Pero se queda uno con la espinita clavada: parece que dos años son pocos, sin embargo, para el goce de esa emoción excelsa cuyos finales más o menos catastróficos han dado pie para las obras más grandiosas de la literatura, de la plástica y en realidad, de todas las expresiones artísticas. Bien lo dijera Neruda, que no era neurobiólogo y menos fisiólogo: “...es tan corto el amor y tan largo el olvido”. ¿Por qué caramba las cosas buenas de la vida duran tan poco, son pecado o engordan, pregunta la vox populi?
Es cierto que hay de amores a amores, como bien dice la enciclopedia de la red al referirse al significado castizo del término amor: “una gran cantidad de sentimientos diferentes, desde el deseo pasional y de intimidad del amor romántico hasta la proximidad emocional asexual del amor familiar y el amor platónico, e incluso la profunda unidad o devoción del amor religioso.”
Aquí nos referimos específicamente al amor romántico, a ése que antes del movimiento renacentista se consideraba insano, una forma de demencia capaz de destruir almas y cuerpos, que se atribuía a los espíritus débiles, incapaces de actuar con sensatez, pero que hoy reconocemos como delicioso, aunque duela, y hasta como un paso conveniente en busca de la plenitud de las almas. Por otro lado, ¿quién puede dudar que muchas de las grandes creaciones de los hombres se hallen indisolublemente ligadas al amor y aún más precisamente, al desamor? ¿Y qué puede existir que sea más nocivo que el fin de una relación amorosa? Pues todo indica que el amor no correspondido.
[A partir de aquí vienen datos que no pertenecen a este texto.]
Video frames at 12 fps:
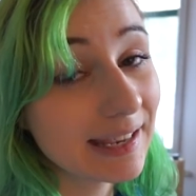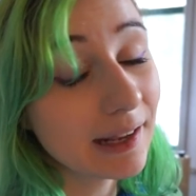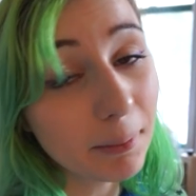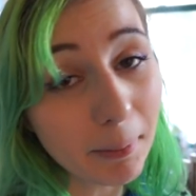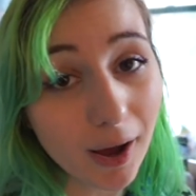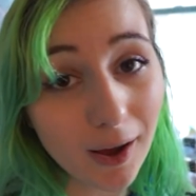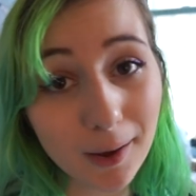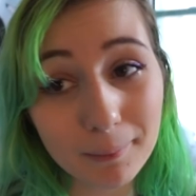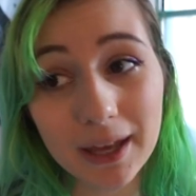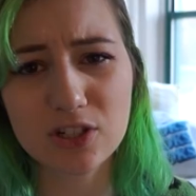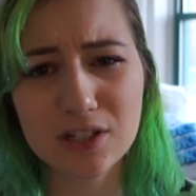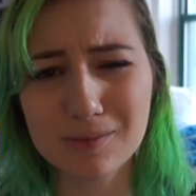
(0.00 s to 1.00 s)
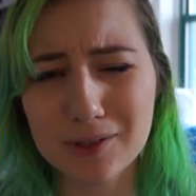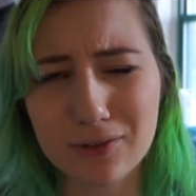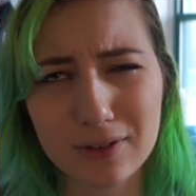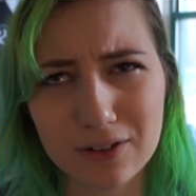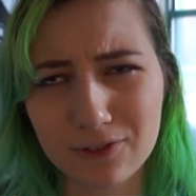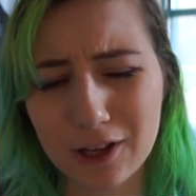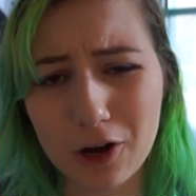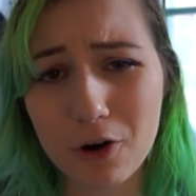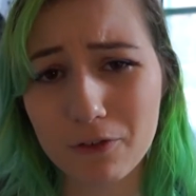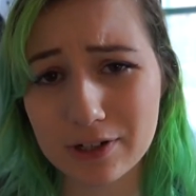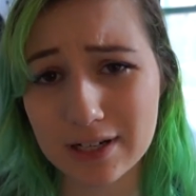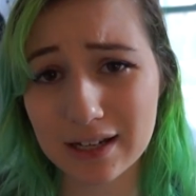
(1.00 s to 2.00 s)
and a mom. She's been doing this for like
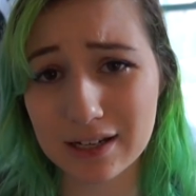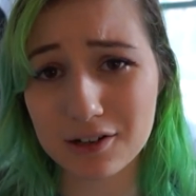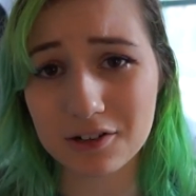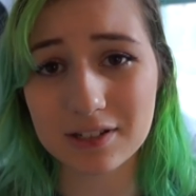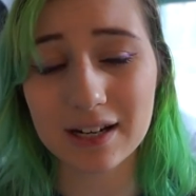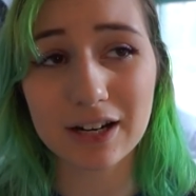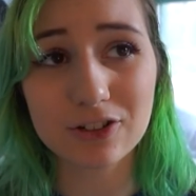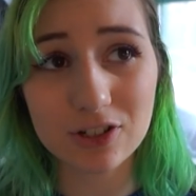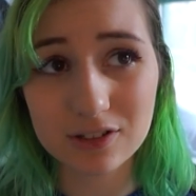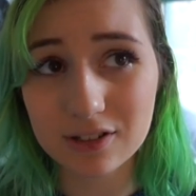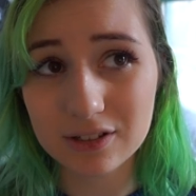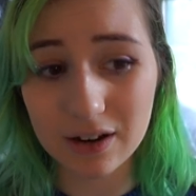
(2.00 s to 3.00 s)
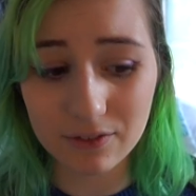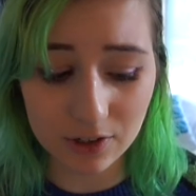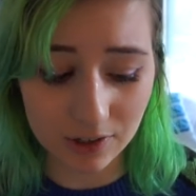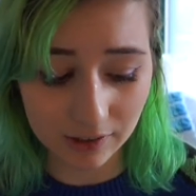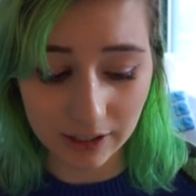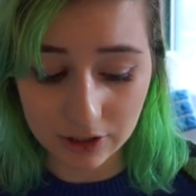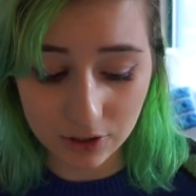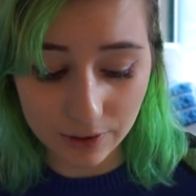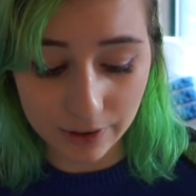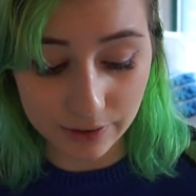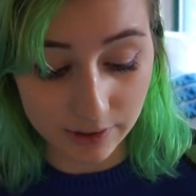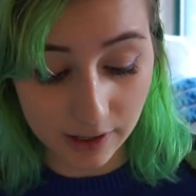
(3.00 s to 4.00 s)
over 10 years and I just discovered her like two
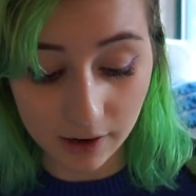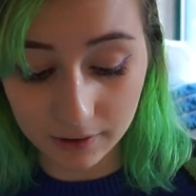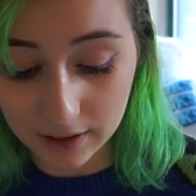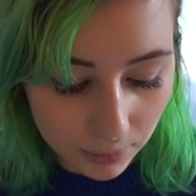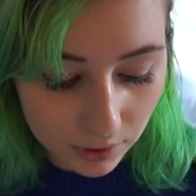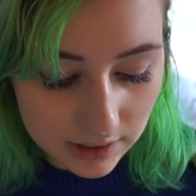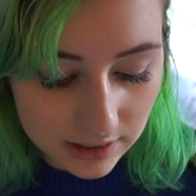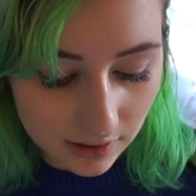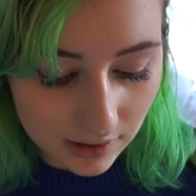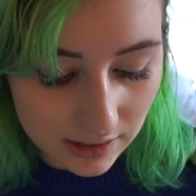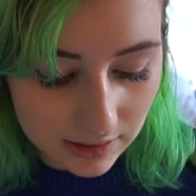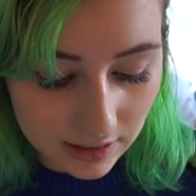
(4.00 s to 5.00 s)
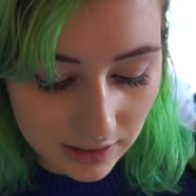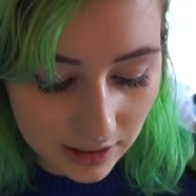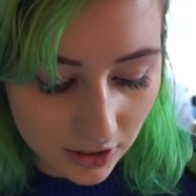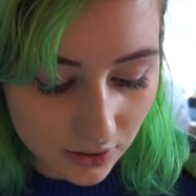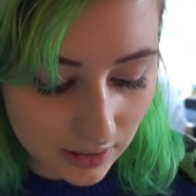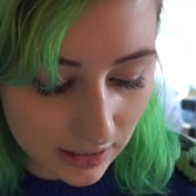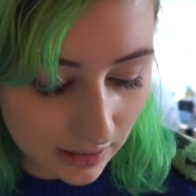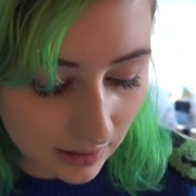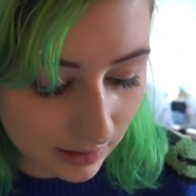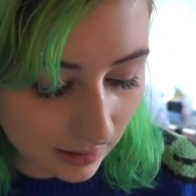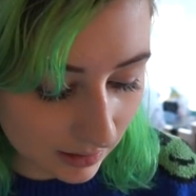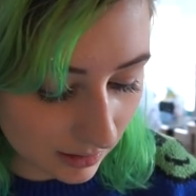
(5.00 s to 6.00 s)
years ago. Book series that you
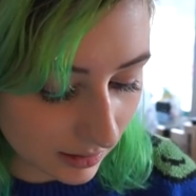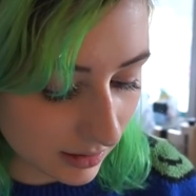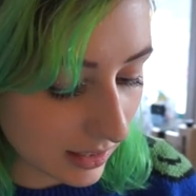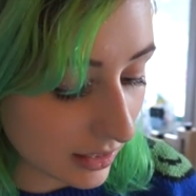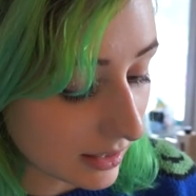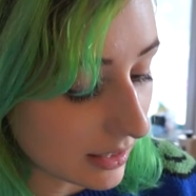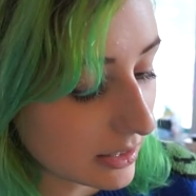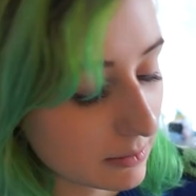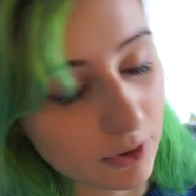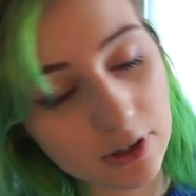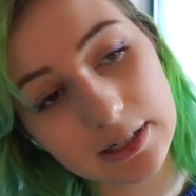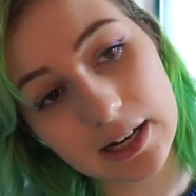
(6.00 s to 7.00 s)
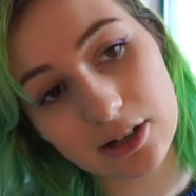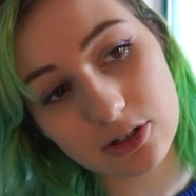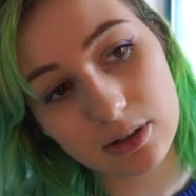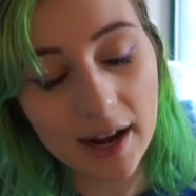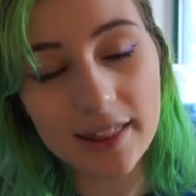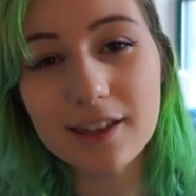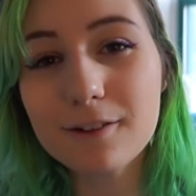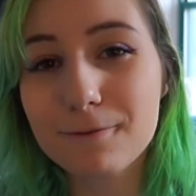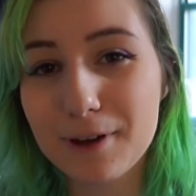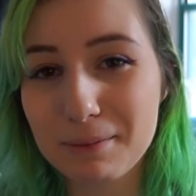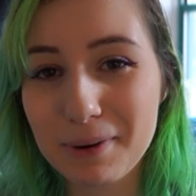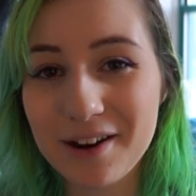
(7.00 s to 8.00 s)
need think needs more attention. I think
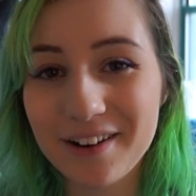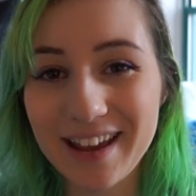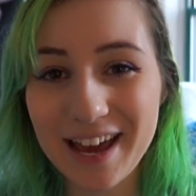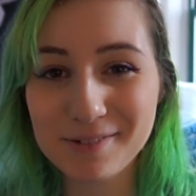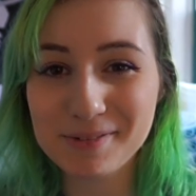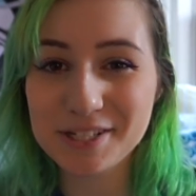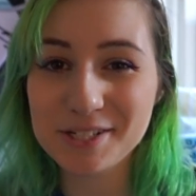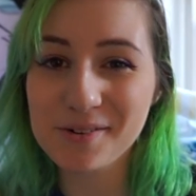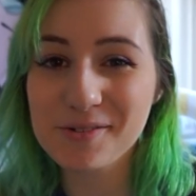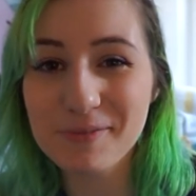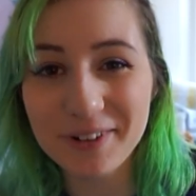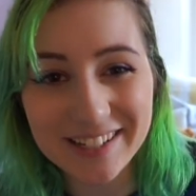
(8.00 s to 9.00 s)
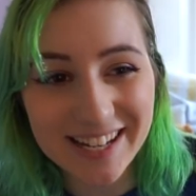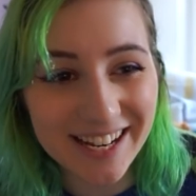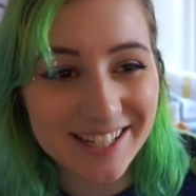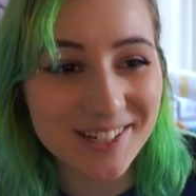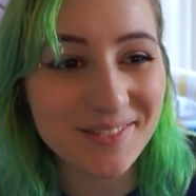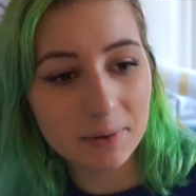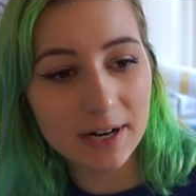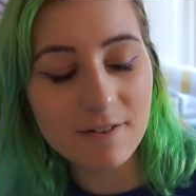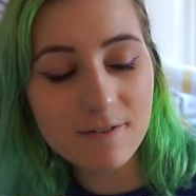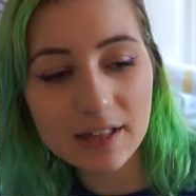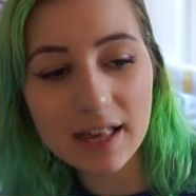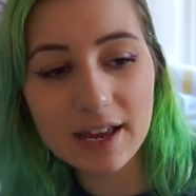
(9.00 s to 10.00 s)
Vampire Academy deserves more attention, but I
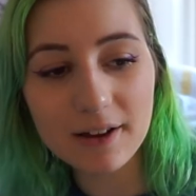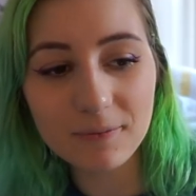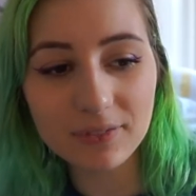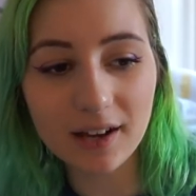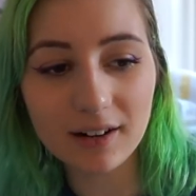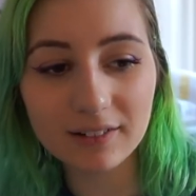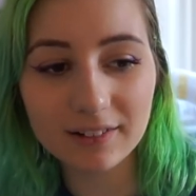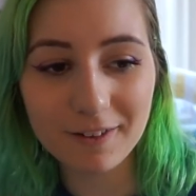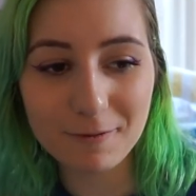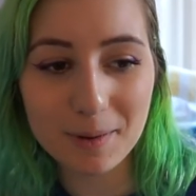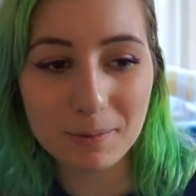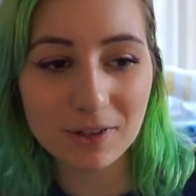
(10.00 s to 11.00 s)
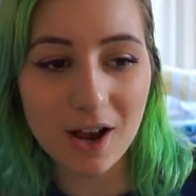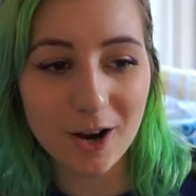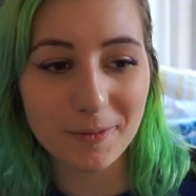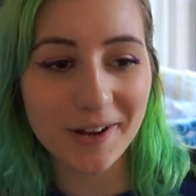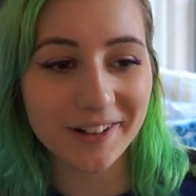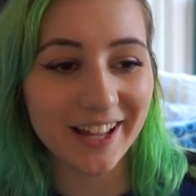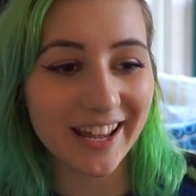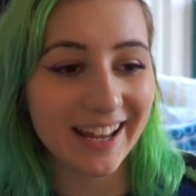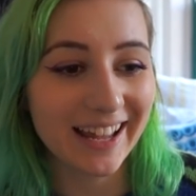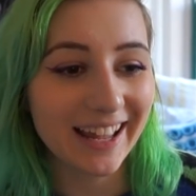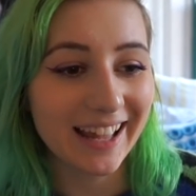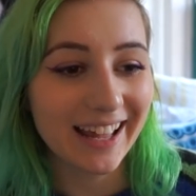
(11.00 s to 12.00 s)
feel like not enough people talk about
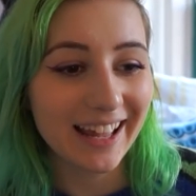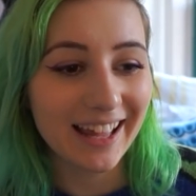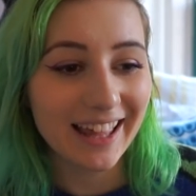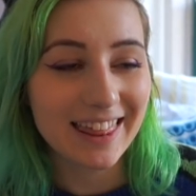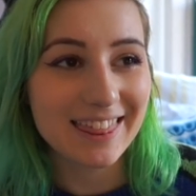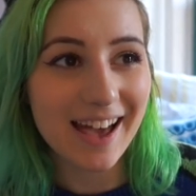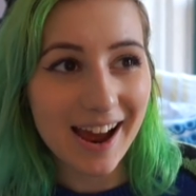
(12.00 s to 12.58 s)
like the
Pero no acaba allí el asunto; ¿qué consecuencias prácticas tiene el amor para la relación de pareja? Este impresionante -por lúcido- texto de Friedrich Nietzsche que me regaló una persona ilustrada e inteligente parecería tener, al menos en parte, una respuesta concluyente para dicha pregunta:
“Lo que se puede prometer: Se pueden prometer acciones, pero no sentimientos, pues éstos son involuntarios. Quien promete a alguien amarlo siempre u odiarlo siempre o serle siempre fiel, promete algo que no está en su poder; en cambio, puede sin duda prometer acciones, las cuales son por cierto habitualmente las consecuencias del amor, del odio, de la fidelidad, pero pueden también derivar de otros motivos. Por consiguiente, prometer a alguien amarlo siempre significa: mientras te ame, te dispensaré las acciones del amor; si dejo de amarte, seguirás recibiendo de mí, aunque por otros motivos, las mismas acciones, de modo que en la mente de los demás persista la apariencia de que el amor es inmutable y siempre el mismo. Por tanto, cuando sin autoofuscación se le promete a alguien amor perpetuo, se promete la perduración de la apariencia del amor.” Aforismo 58 (Humano Demasiado Humano, Un libro para espíritus libres). Meritoria anticipación del filósofo alemán en cuyo tiempo prácticamente nada se sabía aún de bioquímica cerebral.
Parece que, en pocas palabras, si el amor se acaba, de acuerdo con Nietzsche siempre hay recurso. Por mi parte, pienso que el plazo de dos años establecido por los investigadores no deja de ser una convención, un burdo tecnicismo cientificista y prefiero mantener mi convicción de que los amores sólidos duran por siempre. Que así sea. Más nos conviene.